In February 2019, the Senate Armed Services Committee held hearings and initiated an investigation by the Department of Justice, discovering that, from 2013 to 2019, Balfour Beatty was engaging in widespread schemes to defraud the military out of millions of dollars in performance incentives by “cooking the books” — fudging numbers and destroying resident comment cards. By submitting false records to the Army, Navy and Air Force, Balfour Beatty was able to collect 95 percent of performance bonuses each year, despite allowing military families to suffer in poor conditions.

Two Balfour Beatty employees were found guilty of criminal fraud charges last year. Then on December 22, 2021, the DoJ announced a “global resolution” of criminal and civil investigations into Balfour Beatty’s fraud schemes. Balfour Beatty pled guilty and was ordered to pay over $68 million in fines, and submit to an independent monitor for three years to ensure compliance with the contract.

Yep, you read that right. ... Despite admitting to felonious criminal fraud against the Army, Navy and Air Force, Balfour Beatty still gets to manage and collect revenue from 50,000 units of privatized housing worth $6 billion under a 50-year lease that has been criticized as guaranteeing profit. It’s no wonder Balfour Beatty’s shares rose on the day of the DoJ announcement.

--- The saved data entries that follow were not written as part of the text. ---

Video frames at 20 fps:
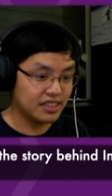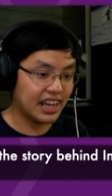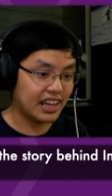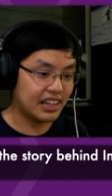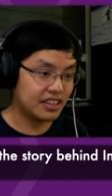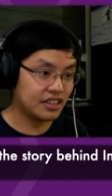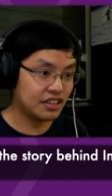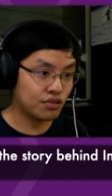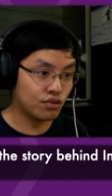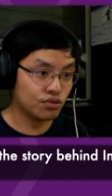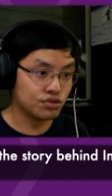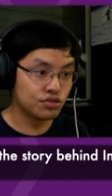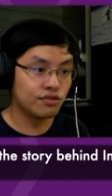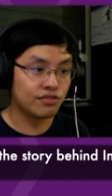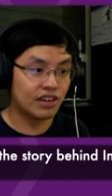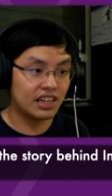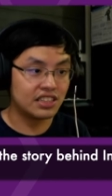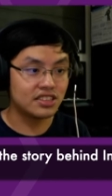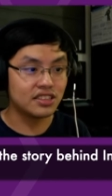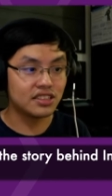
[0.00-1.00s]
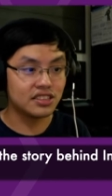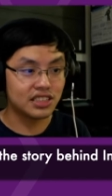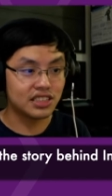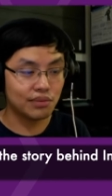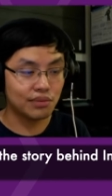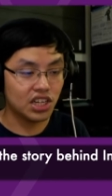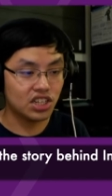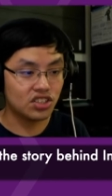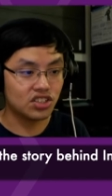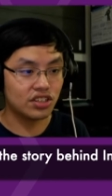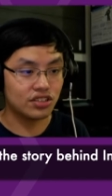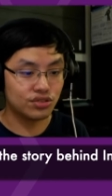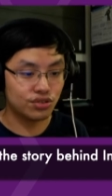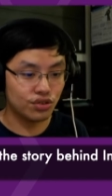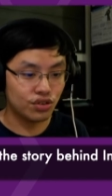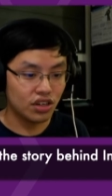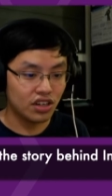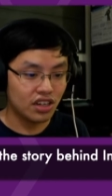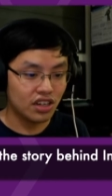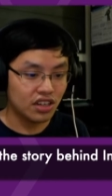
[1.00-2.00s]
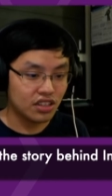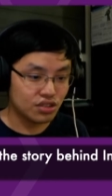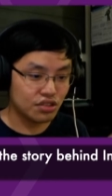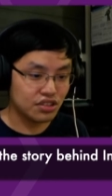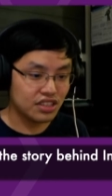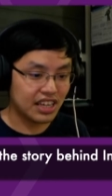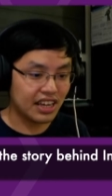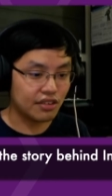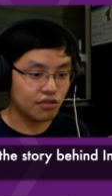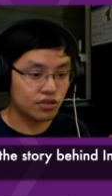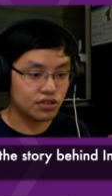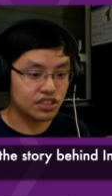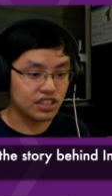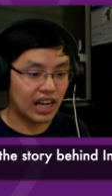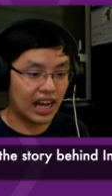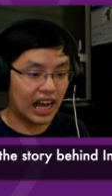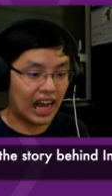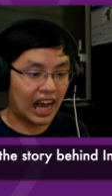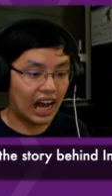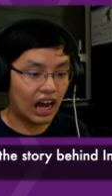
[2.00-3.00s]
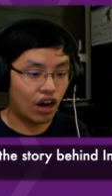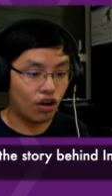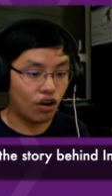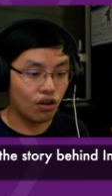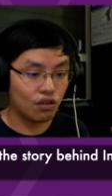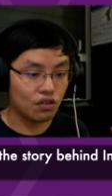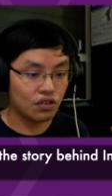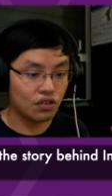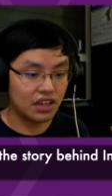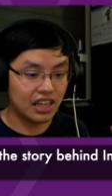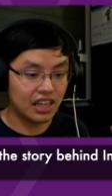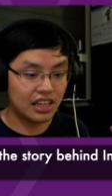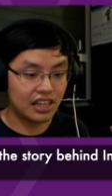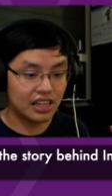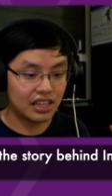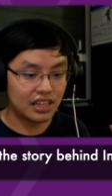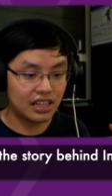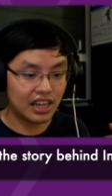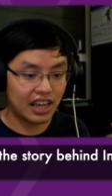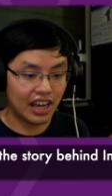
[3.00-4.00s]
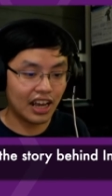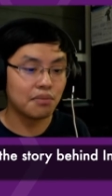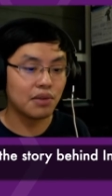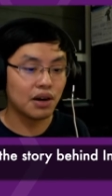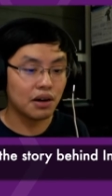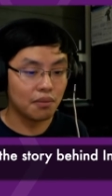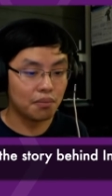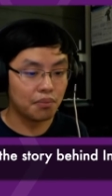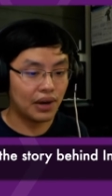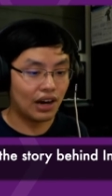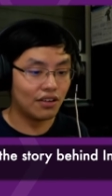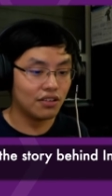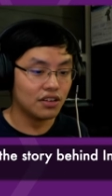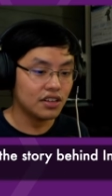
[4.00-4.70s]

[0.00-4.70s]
also runs in the same nature. So that was how it came about.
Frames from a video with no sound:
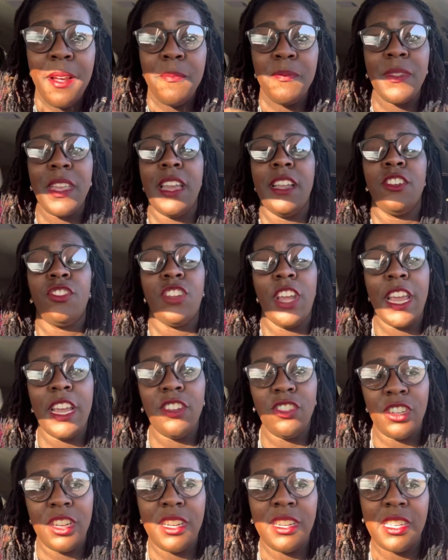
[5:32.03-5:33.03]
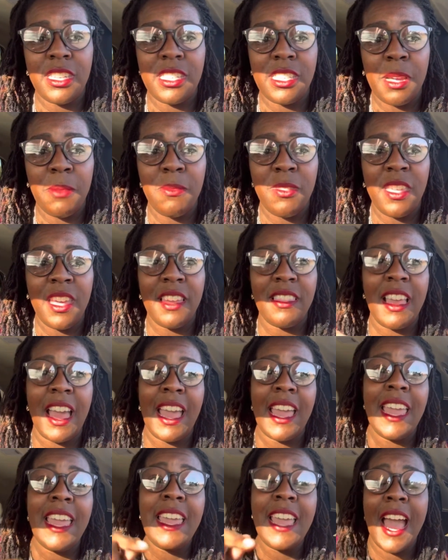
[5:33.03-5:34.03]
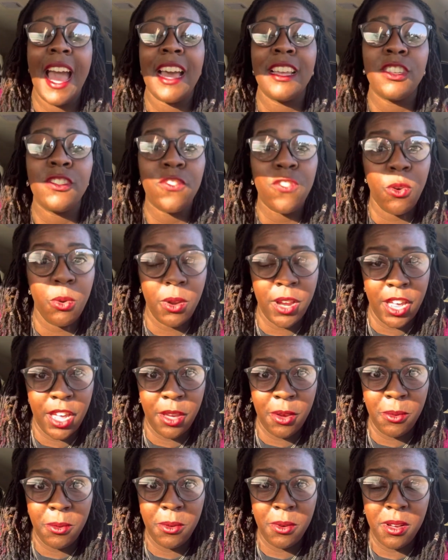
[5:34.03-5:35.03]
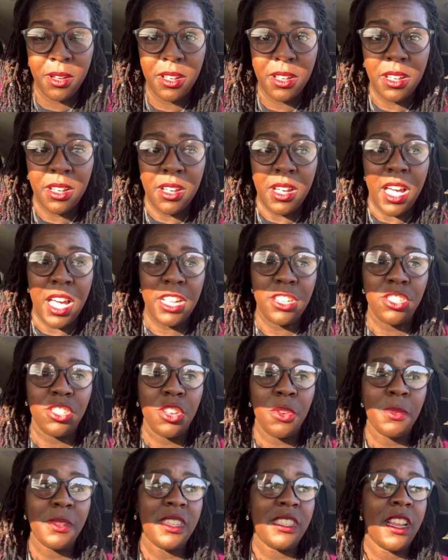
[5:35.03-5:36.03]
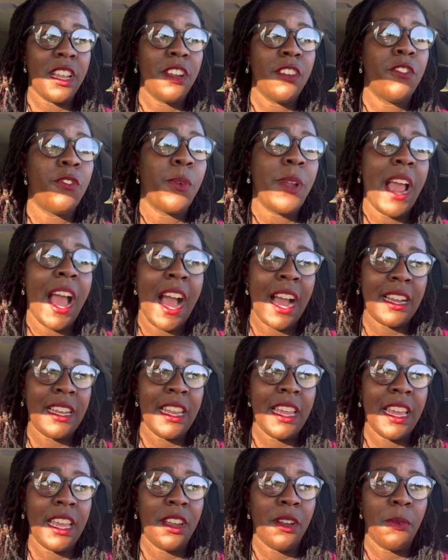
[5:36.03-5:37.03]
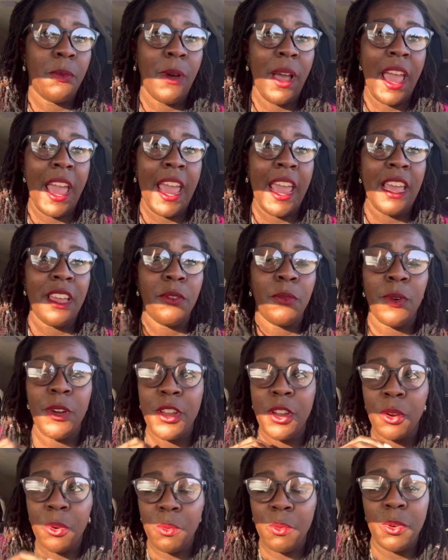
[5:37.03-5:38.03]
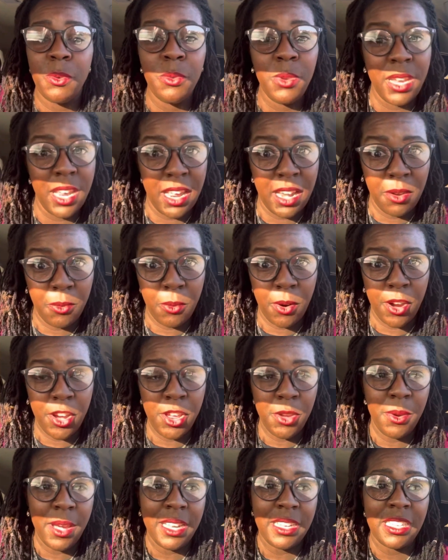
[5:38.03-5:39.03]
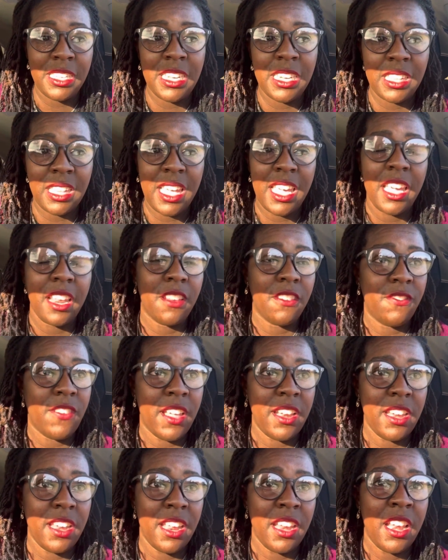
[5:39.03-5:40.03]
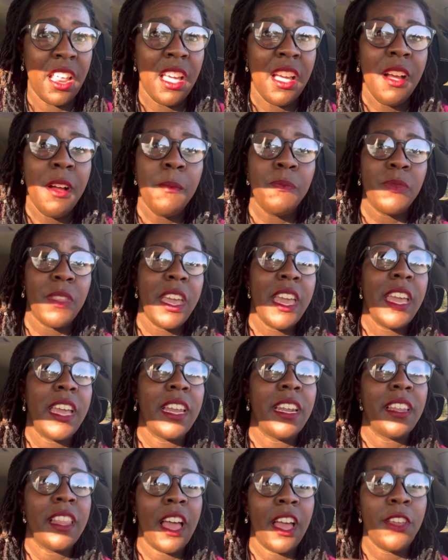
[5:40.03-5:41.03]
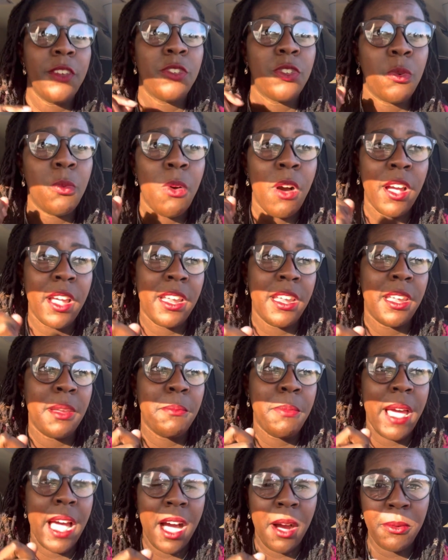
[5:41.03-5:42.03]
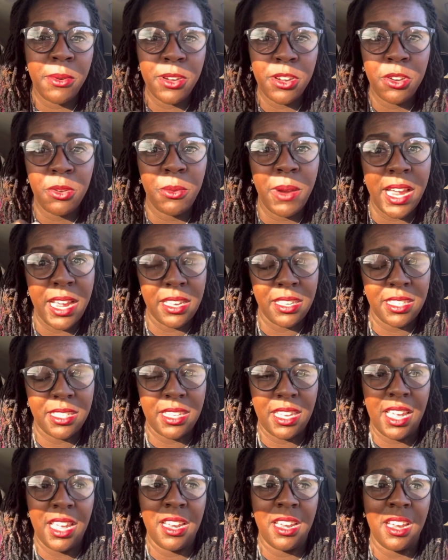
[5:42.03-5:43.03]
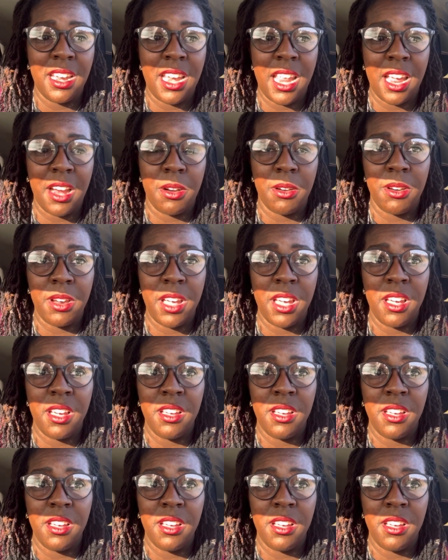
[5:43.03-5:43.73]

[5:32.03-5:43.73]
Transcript: and change it into something that He has for you. And so instead of reacting in a way where you're wounded, where you instantly get offended, He can allow you to walk in empowered grace in an area.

Some call the fines a slap on the hand for Balfour Beatty, and other privatized housing managers still under investigation have not been brought to justice. After more than a year of delays, a Military Housing Privatization Initiative Tenant Bill of Rights (TBoR) and a Universal Lease were created, but not all landlords have implemented the new policies.

In the meantime, military families continue to live in more than 200,000 privatized military housing units in the US. What should they do when major issues arise? Fill out another comment card and hope it doesn’t get lost in the abyss? Not anymore. If you have a housing problem and don’t know your rights under TBoR, request free help through Armed Forces Housing Advocates, www.afhousingadvocates.org.

Military families are resilient. We can handle a missing door knob or two. But we shouldn’t be forced to endure poor or hazardous living conditions without reliable protection from the armed forces we serve.